**The input**
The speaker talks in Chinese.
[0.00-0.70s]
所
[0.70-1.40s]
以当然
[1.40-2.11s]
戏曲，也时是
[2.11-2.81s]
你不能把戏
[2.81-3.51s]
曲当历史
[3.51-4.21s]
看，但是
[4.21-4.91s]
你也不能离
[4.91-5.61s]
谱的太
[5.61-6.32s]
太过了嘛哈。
* * *
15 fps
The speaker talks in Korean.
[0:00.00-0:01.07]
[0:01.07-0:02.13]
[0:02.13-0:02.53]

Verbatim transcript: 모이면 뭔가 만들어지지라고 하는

**Aim of the task**
Where a line above includes "talks", copy that line.

**Response area**
The speaker talks in Chinese.
The speaker talks in Korean.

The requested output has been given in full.